Tuesday, December 19, 2006

Powerade

So W. is going to throw another 50,000 troops into Baghdad in his "double down" strategy. Brilliant. Maybe he can get the American body count up to 4,000 by next June!

The idiocy of this idea is obliquely illustrated by a Times article on the "electrical siege" of Baghdad. Insurgents, working autonomously or in coordination, are systematically starving the capital of electricity, making life there even worse, crippling the government's ability to run the country, and drawing American and Iraqi troops out into the countryside. This kind of warfare doesn't get as much press as IEDs killing another 19-year old farm kid or a truck bomb blowing up 70 day laborers, but it's probably even more important, over the long term, in bringing the government down.

In March, at most one or two of the lines were severed at any one time, but by the summer the typical number had risen to six or seven and had soared to a peak of 12 by early fall.
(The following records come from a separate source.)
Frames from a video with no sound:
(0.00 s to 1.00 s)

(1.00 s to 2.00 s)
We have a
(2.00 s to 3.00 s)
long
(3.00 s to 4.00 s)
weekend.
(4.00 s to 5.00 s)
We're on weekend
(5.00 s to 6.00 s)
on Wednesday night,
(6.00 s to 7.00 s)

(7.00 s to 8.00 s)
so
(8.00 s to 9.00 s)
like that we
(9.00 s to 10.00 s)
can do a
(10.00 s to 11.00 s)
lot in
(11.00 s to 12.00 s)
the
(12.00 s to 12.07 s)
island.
Electricity officials say the decisive moment came July 6, when saboteurs mounted coordinated attacks across the country, gaining a lead in the battle that the government has not been able to reverse... A typical strategy was to set off explosives at the four support points of a single tower, which would then pull down two or three more towers as it toppled. As repair crews moved in hours or days later, another tower farther up the line might be struck, and then another, in a race the government had little chance of winning.

On Sunday, Mr. Abbo [the assistant director for transmission in the Electricity Ministry] recited the most recent measures of the devastation. That day, 40 towers were down on a line running to Baghdad from one of the nation’s largest power plants in Baiji, in the insurgent-ridden north, and 42 more towers were down on a line connecting Baiji to a huge power plant in Kirkuk.
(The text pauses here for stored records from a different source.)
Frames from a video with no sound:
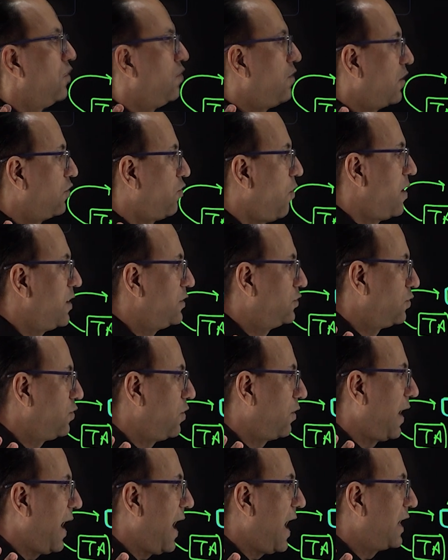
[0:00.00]
You are going to
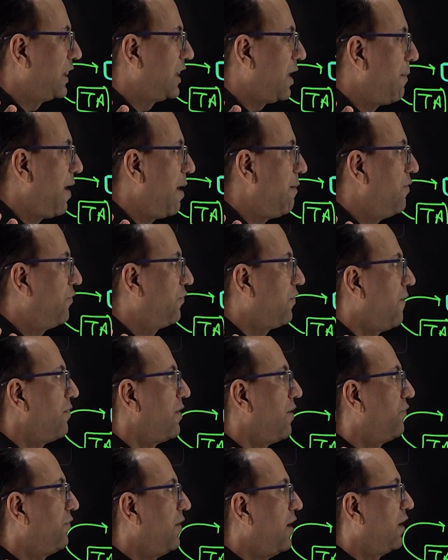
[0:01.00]
look at the baby from
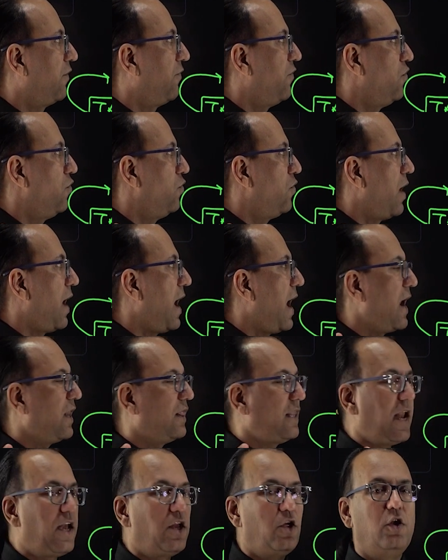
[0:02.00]
the front view, and
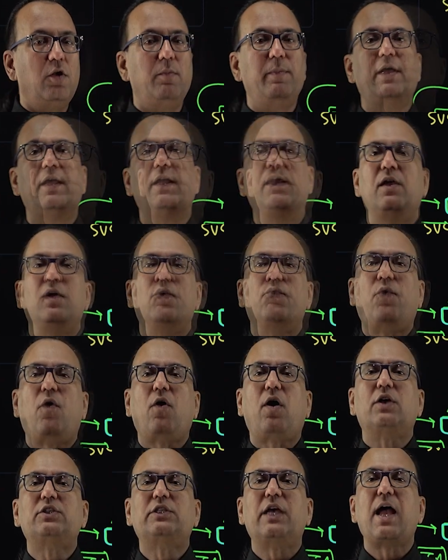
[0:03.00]
then you will be
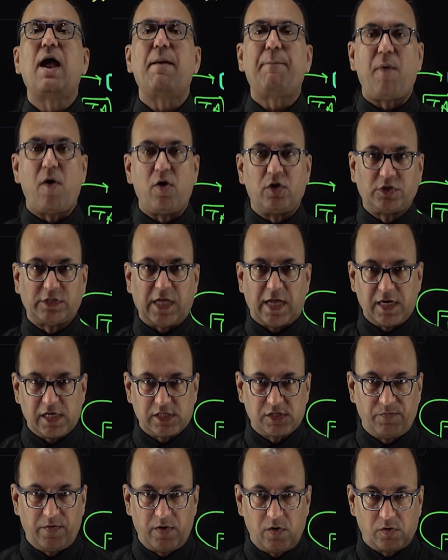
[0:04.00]
focusing upon
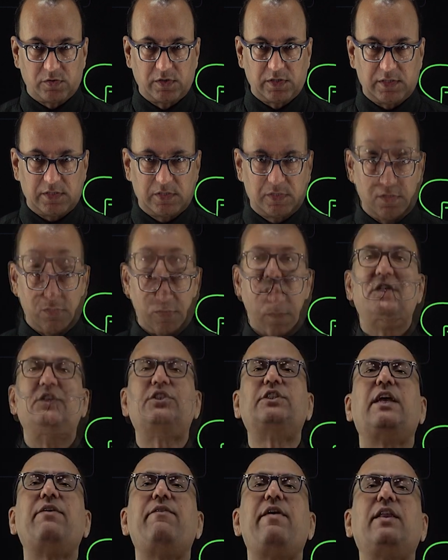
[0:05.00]
sinus venosus
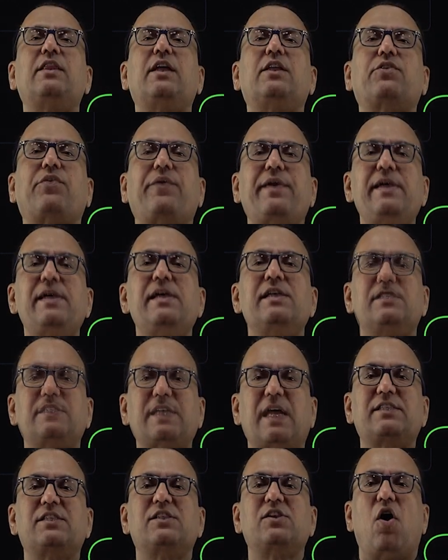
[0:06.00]
receiving the three
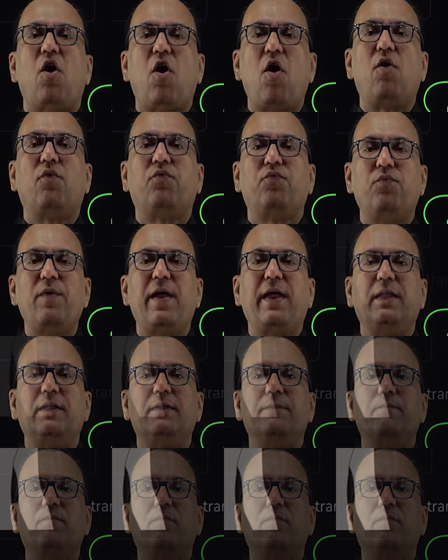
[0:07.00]
sets of vein.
Towers were also down on two lines that pass through the “triangle of death” to connect Baghdad with a power plant to the south in Musayyib, and on four other lines in the Baghdad area or its environs. And the city was entirely cut off from the huge hydroelectric dam at Haditha, to the west in Anbar Province, the homeland of the Sunni insurgency.

Last one out of Iraq, turn off the... Oh. Never mind.